◆ **PROBLEM DESCRIPTION**
Your response must consist of the listing below, repeated exactly.

········

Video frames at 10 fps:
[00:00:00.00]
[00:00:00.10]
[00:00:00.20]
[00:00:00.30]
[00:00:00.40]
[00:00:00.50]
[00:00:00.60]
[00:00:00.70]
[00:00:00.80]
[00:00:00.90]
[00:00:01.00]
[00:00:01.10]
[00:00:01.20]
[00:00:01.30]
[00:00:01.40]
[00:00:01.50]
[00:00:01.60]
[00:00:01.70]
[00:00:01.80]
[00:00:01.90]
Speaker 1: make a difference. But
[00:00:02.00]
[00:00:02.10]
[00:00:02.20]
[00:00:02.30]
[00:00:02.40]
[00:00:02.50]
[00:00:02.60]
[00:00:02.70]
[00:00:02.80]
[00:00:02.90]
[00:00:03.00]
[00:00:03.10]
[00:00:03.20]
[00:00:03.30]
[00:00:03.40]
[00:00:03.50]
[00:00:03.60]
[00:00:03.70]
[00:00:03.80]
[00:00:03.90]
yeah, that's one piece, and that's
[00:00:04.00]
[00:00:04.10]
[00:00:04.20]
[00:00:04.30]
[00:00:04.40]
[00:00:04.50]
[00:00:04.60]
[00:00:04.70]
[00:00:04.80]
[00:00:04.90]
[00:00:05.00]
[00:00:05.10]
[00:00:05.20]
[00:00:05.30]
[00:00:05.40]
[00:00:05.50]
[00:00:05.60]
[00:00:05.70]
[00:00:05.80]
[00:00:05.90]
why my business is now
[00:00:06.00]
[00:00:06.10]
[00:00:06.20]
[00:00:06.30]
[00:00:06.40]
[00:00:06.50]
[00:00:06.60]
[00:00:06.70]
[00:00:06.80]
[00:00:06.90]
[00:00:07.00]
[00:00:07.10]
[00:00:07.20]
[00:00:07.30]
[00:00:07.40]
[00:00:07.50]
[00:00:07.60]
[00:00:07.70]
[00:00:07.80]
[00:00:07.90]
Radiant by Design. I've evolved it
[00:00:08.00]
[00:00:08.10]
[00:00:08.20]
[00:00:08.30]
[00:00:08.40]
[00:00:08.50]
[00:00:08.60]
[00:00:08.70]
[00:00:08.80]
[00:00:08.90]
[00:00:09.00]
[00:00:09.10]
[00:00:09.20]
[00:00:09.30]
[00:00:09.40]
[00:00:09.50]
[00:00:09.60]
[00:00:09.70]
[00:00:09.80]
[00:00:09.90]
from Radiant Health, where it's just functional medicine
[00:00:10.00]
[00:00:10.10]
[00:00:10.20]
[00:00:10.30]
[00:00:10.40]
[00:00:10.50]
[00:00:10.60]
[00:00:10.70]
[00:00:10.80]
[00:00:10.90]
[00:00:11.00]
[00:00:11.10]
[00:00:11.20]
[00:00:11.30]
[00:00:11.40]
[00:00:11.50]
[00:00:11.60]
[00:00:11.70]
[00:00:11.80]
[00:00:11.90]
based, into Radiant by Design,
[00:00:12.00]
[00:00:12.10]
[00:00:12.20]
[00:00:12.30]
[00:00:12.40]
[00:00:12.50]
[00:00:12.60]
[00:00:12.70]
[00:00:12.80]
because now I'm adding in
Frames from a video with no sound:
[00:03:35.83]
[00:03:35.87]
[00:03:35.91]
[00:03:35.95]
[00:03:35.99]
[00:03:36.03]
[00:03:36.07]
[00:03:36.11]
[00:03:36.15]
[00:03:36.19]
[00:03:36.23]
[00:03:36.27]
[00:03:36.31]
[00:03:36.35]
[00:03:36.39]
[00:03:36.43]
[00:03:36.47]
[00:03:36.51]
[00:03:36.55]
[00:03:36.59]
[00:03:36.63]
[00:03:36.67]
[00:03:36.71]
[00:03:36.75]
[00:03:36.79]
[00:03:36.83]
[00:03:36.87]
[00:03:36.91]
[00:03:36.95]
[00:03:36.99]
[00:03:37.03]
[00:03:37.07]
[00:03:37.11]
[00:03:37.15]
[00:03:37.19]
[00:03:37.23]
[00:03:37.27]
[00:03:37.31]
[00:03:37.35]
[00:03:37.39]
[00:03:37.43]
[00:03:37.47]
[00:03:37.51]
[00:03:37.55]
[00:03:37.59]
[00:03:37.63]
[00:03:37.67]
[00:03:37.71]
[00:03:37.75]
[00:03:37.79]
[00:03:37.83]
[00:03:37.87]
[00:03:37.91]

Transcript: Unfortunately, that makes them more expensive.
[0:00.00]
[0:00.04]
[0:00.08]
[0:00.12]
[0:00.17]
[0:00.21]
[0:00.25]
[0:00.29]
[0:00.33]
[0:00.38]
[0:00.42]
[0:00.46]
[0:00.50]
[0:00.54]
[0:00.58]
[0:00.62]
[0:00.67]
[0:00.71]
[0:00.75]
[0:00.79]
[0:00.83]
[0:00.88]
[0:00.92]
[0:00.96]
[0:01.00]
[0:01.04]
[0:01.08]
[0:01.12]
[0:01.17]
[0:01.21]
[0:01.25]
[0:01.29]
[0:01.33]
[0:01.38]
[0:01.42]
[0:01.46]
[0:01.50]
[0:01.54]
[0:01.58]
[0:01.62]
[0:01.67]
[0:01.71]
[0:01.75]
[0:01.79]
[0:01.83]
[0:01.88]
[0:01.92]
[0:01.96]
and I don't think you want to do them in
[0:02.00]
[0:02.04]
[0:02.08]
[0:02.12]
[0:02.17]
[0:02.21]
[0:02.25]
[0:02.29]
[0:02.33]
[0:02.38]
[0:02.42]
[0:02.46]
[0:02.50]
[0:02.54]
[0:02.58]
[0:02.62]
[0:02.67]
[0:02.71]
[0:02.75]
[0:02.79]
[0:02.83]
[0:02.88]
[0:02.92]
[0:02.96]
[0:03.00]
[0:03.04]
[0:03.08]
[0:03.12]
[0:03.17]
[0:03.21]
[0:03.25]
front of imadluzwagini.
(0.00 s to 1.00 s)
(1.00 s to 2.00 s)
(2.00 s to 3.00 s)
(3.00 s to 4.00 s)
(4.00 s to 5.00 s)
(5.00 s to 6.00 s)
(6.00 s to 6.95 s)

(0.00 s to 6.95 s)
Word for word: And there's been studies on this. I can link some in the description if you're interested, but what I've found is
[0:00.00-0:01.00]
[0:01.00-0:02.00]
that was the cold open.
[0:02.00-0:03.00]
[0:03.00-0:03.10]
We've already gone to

········

◆ **EXERCISE RESULT**
Video frames at 10 fps:
[00:00:00.00]
[00:00:00.10]
[00:00:00.20]
[00:00:00.30]
[00:00:00.40]
[00:00:00.50]
[00:00:00.60]
[00:00:00.70]
[00:00:00.80]
[00:00:00.90]
[00:00:01.00]
[00:00:01.10]
[00:00:01.20]
[00:00:01.30]
[00:00:01.40]
[00:00:01.50]
[00:00:01.60]
[00:00:01.70]
[00:00:01.80]
[00:00:01.90]
Speaker 1: make a difference. But
[00:00:02.00]
[00:00:02.10]
[00:00:02.20]
[00:00:02.30]
[00:00:02.40]
[00:00:02.50]
[00:00:02.60]
[00:00:02.70]
[00:00:02.80]
[00:00:02.90]
[00:00:03.00]
[00:00:03.10]
[00:00:03.20]
[00:00:03.30]
[00:00:03.40]
[00:00:03.50]
[00:00:03.60]
[00:00:03.70]
[00:00:03.80]
[00:00:03.90]
yeah, that's one piece, and that's
[00:00:04.00]
[00:00:04.10]
[00:00:04.20]
[00:00:04.30]
[00:00:04.40]
[00:00:04.50]
[00:00:04.60]
[00:00:04.70]
[00:00:04.80]
[00:00:04.90]
[00:00:05.00]
[00:00:05.10]
[00:00:05.20]
[00:00:05.30]
[00:00:05.40]
[00:00:05.50]
[00:00:05.60]
[00:00:05.70]
[00:00:05.80]
[00:00:05.90]
why my business is now
[00:00:06.00]
[00:00:06.10]
[00:00:06.20]
[00:00:06.30]
[00:00:06.40]
[00:00:06.50]
[00:00:06.60]
[00:00:06.70]
[00:00:06.80]
[00:00:06.90]
[00:00:07.00]
[00:00:07.10]
[00:00:07.20]
[00:00:07.30]
[00:00:07.40]
[00:00:07.50]
[00:00:07.60]
[00:00:07.70]
[00:00:07.80]
[00:00:07.90]
Radiant by Design. I've evolved it
[00:00:08.00]
[00:00:08.10]
[00:00:08.20]
[00:00:08.30]
[00:00:08.40]
[00:00:08.50]
[00:00:08.60]
[00:00:08.70]
[00:00:08.80]
[00:00:08.90]
[00:00:09.00]
[00:00:09.10]
[00:00:09.20]
[00:00:09.30]
[00:00:09.40]
[00:00:09.50]
[00:00:09.60]
[00:00:09.70]
[00:00:09.80]
[00:00:09.90]
from Radiant Health, where it's just functional medicine
[00:00:10.00]
[00:00:10.10]
[00:00:10.20]
[00:00:10.30]
[00:00:10.40]
[00:00:10.50]
[00:00:10.60]
[00:00:10.70]
[00:00:10.80]
[00:00:10.90]
[00:00:11.00]
[00:00:11.10]
[00:00:11.20]
[00:00:11.30]
[00:00:11.40]
[00:00:11.50]
[00:00:11.60]
[00:00:11.70]
[00:00:11.80]
[00:00:11.90]
based, into Radiant by Design,
[00:00:12.00]
[00:00:12.10]
[00:00:12.20]
[00:00:12.30]
[00:00:12.40]
[00:00:12.50]
[00:00:12.60]
[00:00:12.70]
[00:00:12.80]
because now I'm adding in
Frames from a video with no sound:
[00:03:35.83]
[00:03:35.87]
[00:03:35.91]
[00:03:35.95]
[00:03:35.99]
[00:03:36.03]
[00:03:36.07]
[00:03:36.11]
[00:03:36.15]
[00:03:36.19]
[00:03:36.23]
[00:03:36.27]
[00:03:36.31]
[00:03:36.35]
[00:03:36.39]
[00:03:36.43]
[00:03:36.47]
[00:03:36.51]
[00:03:36.55]
[00:03:36.59]
[00:03:36.63]
[00:03:36.67]
[00:03:36.71]
[00:03:36.75]
[00:03:36.79]
[00:03:36.83]
[00:03:36.87]
[00:03:36.91]
[00:03:36.95]
[00:03:36.99]
[00:03:37.03]
[00:03:37.07]
[00:03:37.11]
[00:03:37.15]
[00:03:37.19]
[00:03:37.23]
[00:03:37.27]
[00:03:37.31]
[00:03:37.35]
[00:03:37.39]
[00:03:37.43]
[00:03:37.47]
[00:03:37.51]
[00:03:37.55]
[00:03:37.59]
[00:03:37.63]
[00:03:37.67]
[00:03:37.71]
[00:03:37.75]
[00:03:37.79]
[00:03:37.83]
[00:03:37.87]
[00:03:37.91]

Transcript: Unfortunately, that makes them more expensive.
[0:00.00]
[0:00.04]
[0:00.08]
[0:00.12]
[0:00.17]
[0:00.21]
[0:00.25]
[0:00.29]
[0:00.33]
[0:00.38]
[0:00.42]
[0:00.46]
[0:00.50]
[0:00.54]
[0:00.58]
[0:00.62]
[0:00.67]
[0:00.71]
[0:00.75]
[0:00.79]
[0:00.83]
[0:00.88]
[0:00.92]
[0:00.96]
[0:01.00]
[0:01.04]
[0:01.08]
[0:01.12]
[0:01.17]
[0:01.21]
[0:01.25]
[0:01.29]
[0:01.33]
[0:01.38]
[0:01.42]
[0:01.46]
[0:01.50]
[0:01.54]
[0:01.58]
[0:01.62]
[0:01.67]
[0:01.71]
[0:01.75]
[0:01.79]
[0:01.83]
[0:01.88]
[0:01.92]
[0:01.96]
and I don't think you want to do them in
[0:02.00]
[0:02.04]
[0:02.08]
[0:02.12]
[0:02.17]
[0:02.21]
[0:02.25]
[0:02.29]
[0:02.33]
[0:02.38]
[0:02.42]
[0:02.46]
[0:02.50]
[0:02.54]
[0:02.58]
[0:02.62]
[0:02.67]
[0:02.71]
[0:02.75]
[0:02.79]
[0:02.83]
[0:02.88]
[0:02.92]
[0:02.96]
[0:03.00]
[0:03.04]
[0:03.08]
[0:03.12]
[0:03.17]
[0:03.21]
[0:03.25]
front of imadluzwagini.
(0.00 s to 1.00 s)
(1.00 s to 2.00 s)
(2.00 s to 3.00 s)
(3.00 s to 4.00 s)
(4.00 s to 5.00 s)
(5.00 s to 6.00 s)
(6.00 s to 6.95 s)

(0.00 s to 6.95 s)
Word for word: And there's been studies on this. I can link some in the description if you're interested, but what I've found is
[0:00.00-0:01.00]
[0:01.00-0:02.00]
that was the cold open.
[0:02.00-0:03.00]
[0:03.00-0:03.10]
We've already gone to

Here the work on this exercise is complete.